Saturday, March 26, 2016

Sacrifice & Liturgy

Photo by Rebecca Boyd

We are often caught wondering if sacrifice is worth it.  It was worth it to God...and it is for me, even if I know this only as feebly as I do.

Sacrifice is always about something more.

...this reading seems helpful to me today, especially these observations regarding violence and the role of liturgy in calling us to something different than what our culture so often offers:

This anti-liturgy is met in the true liturgy of the Eucharist, where the body of the victim makes possible the creation of a new body which lives by resurrection hope and loves by a power not of its own making.

As Lent moves toward its conclusion and its purpose, Christians journey toward resurrection where we will enact the liturgy of hope not fear, of embrace not exclusion.
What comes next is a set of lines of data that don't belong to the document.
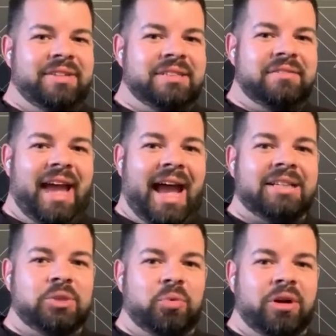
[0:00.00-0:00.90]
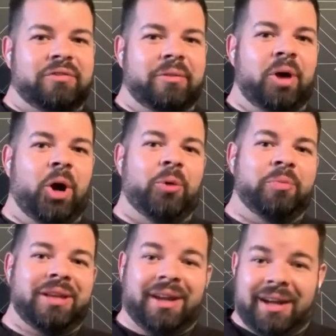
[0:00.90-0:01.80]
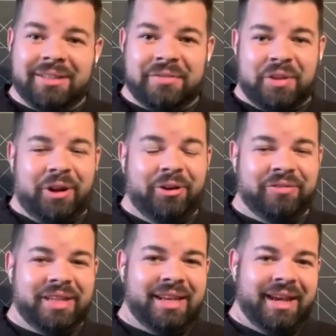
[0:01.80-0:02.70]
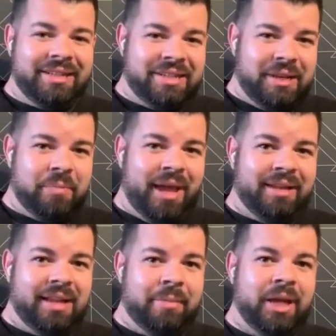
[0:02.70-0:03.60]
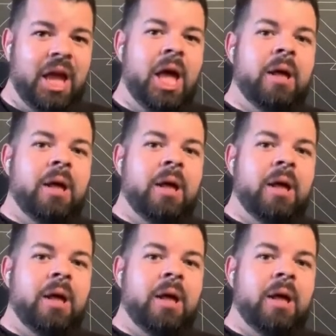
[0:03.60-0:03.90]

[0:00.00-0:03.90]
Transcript: of us have had to work from home because of the COVID 19 pandemic,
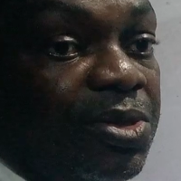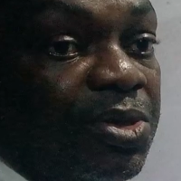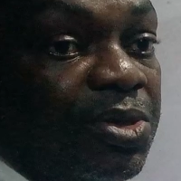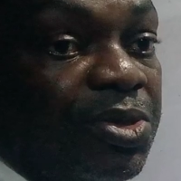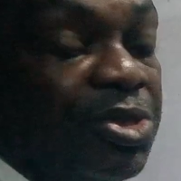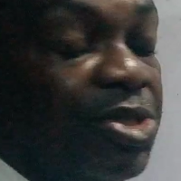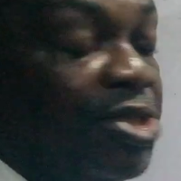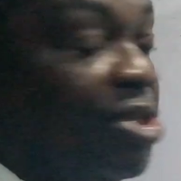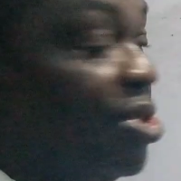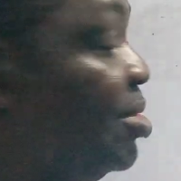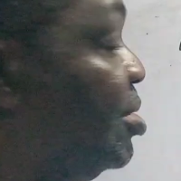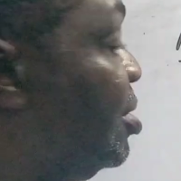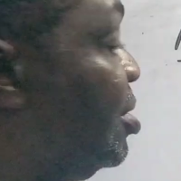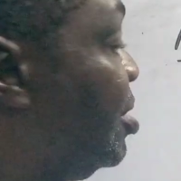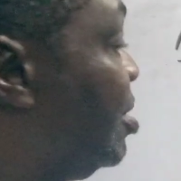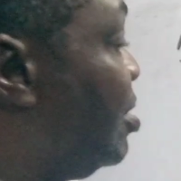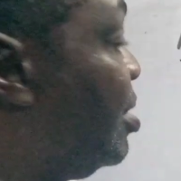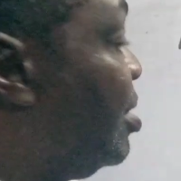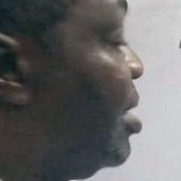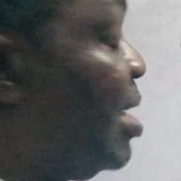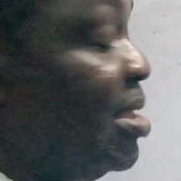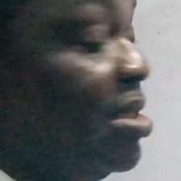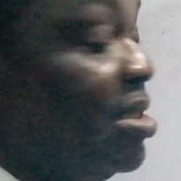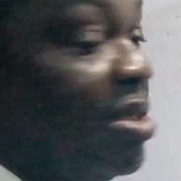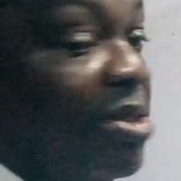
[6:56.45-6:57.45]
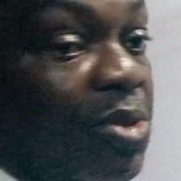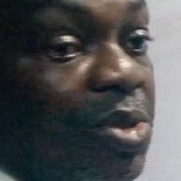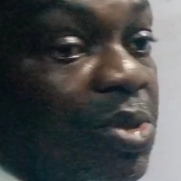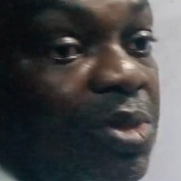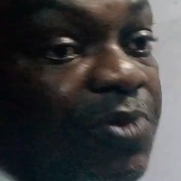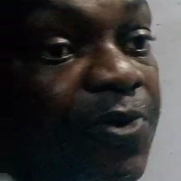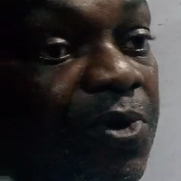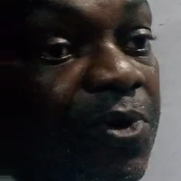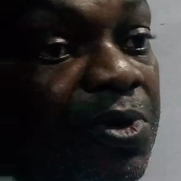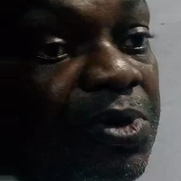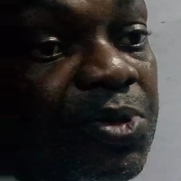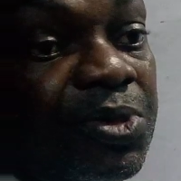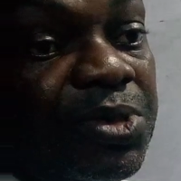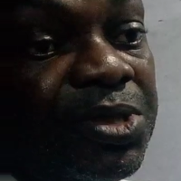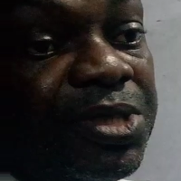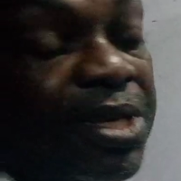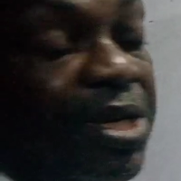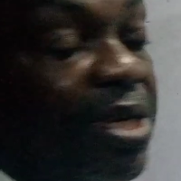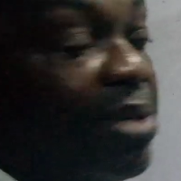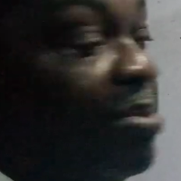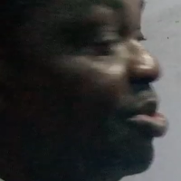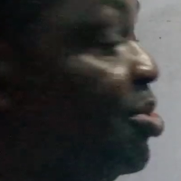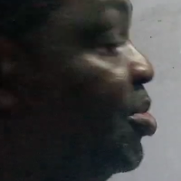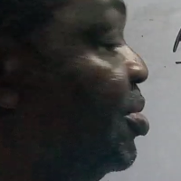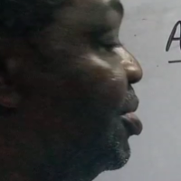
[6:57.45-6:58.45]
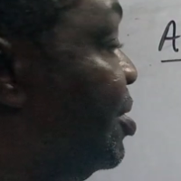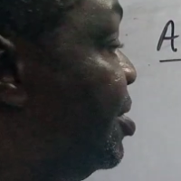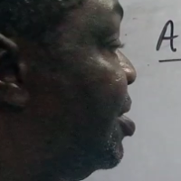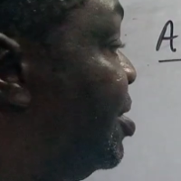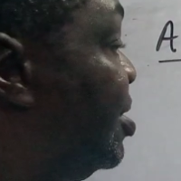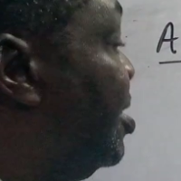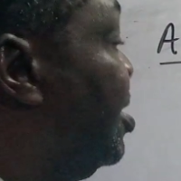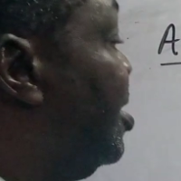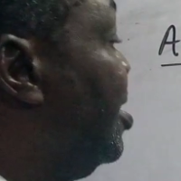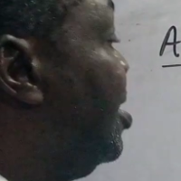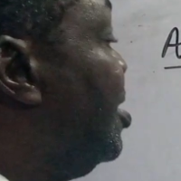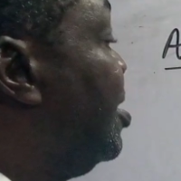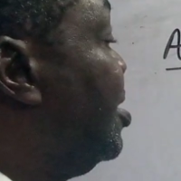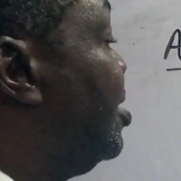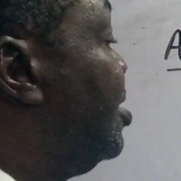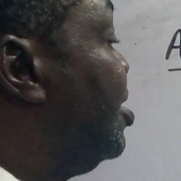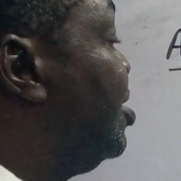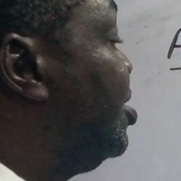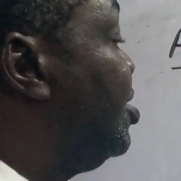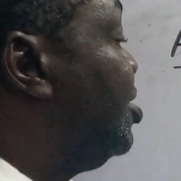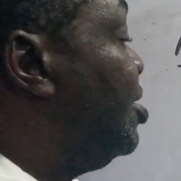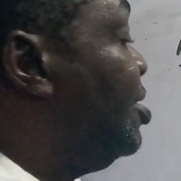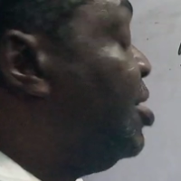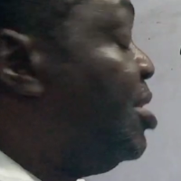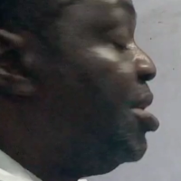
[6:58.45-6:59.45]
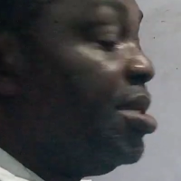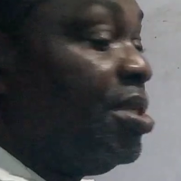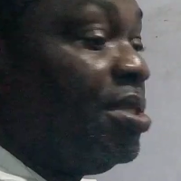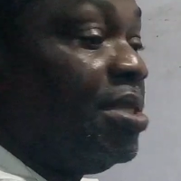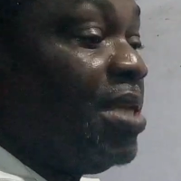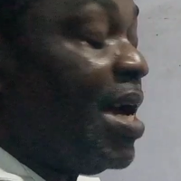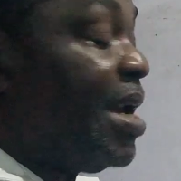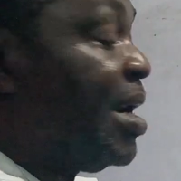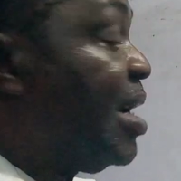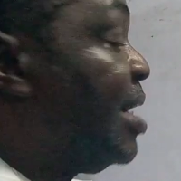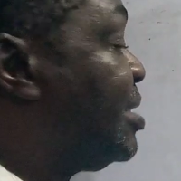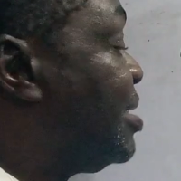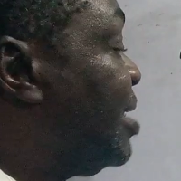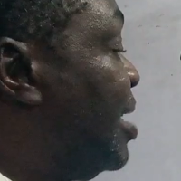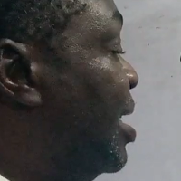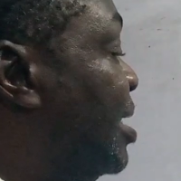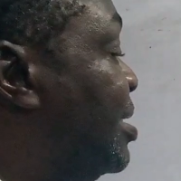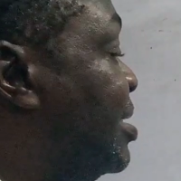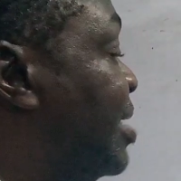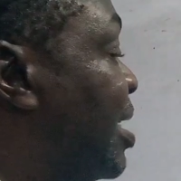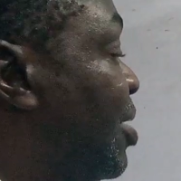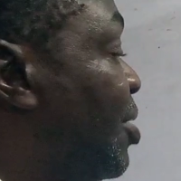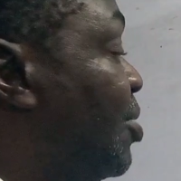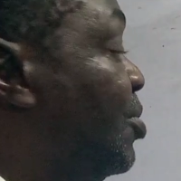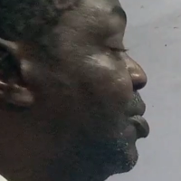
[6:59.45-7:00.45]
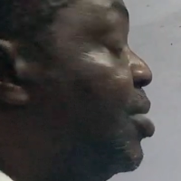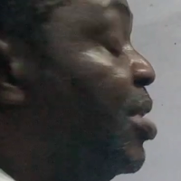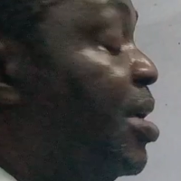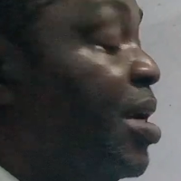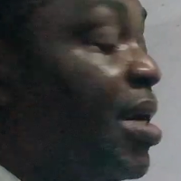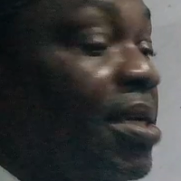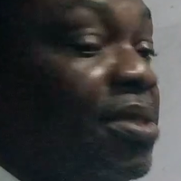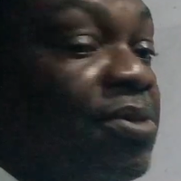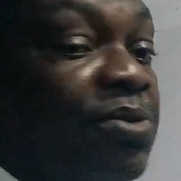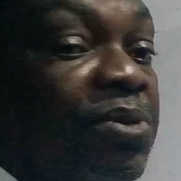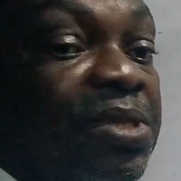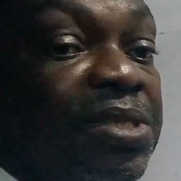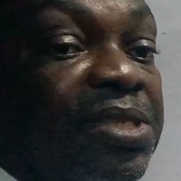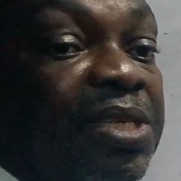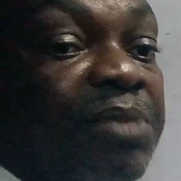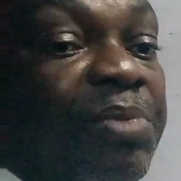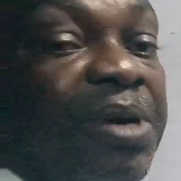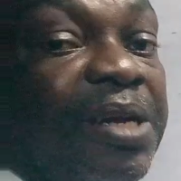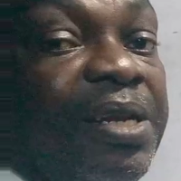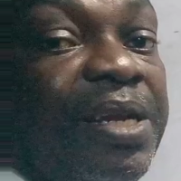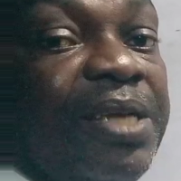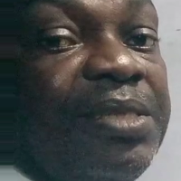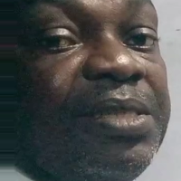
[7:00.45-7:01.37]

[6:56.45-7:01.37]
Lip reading: into gin that they use for all those ceremonies. The direct ethanol you get, which is about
This liturgy is "political" in the truest sense of the word: the gathered community, the polis, enacting a counter-story to the world's politics.

If our deepest Easter metaphors have mostly to do with butterflies, we will miss this. The Easter proclamation, as Fleming Rutledge has noted, "is not a cheerful message about longer hours of sunshine. It is a world-overturning announcement about the reorientation of our entire existence."

-- Debra Dean Murphy

This is why sacrifice was worth it then and remains worth it now...because sacrifice is more about what is gained, than what is lost.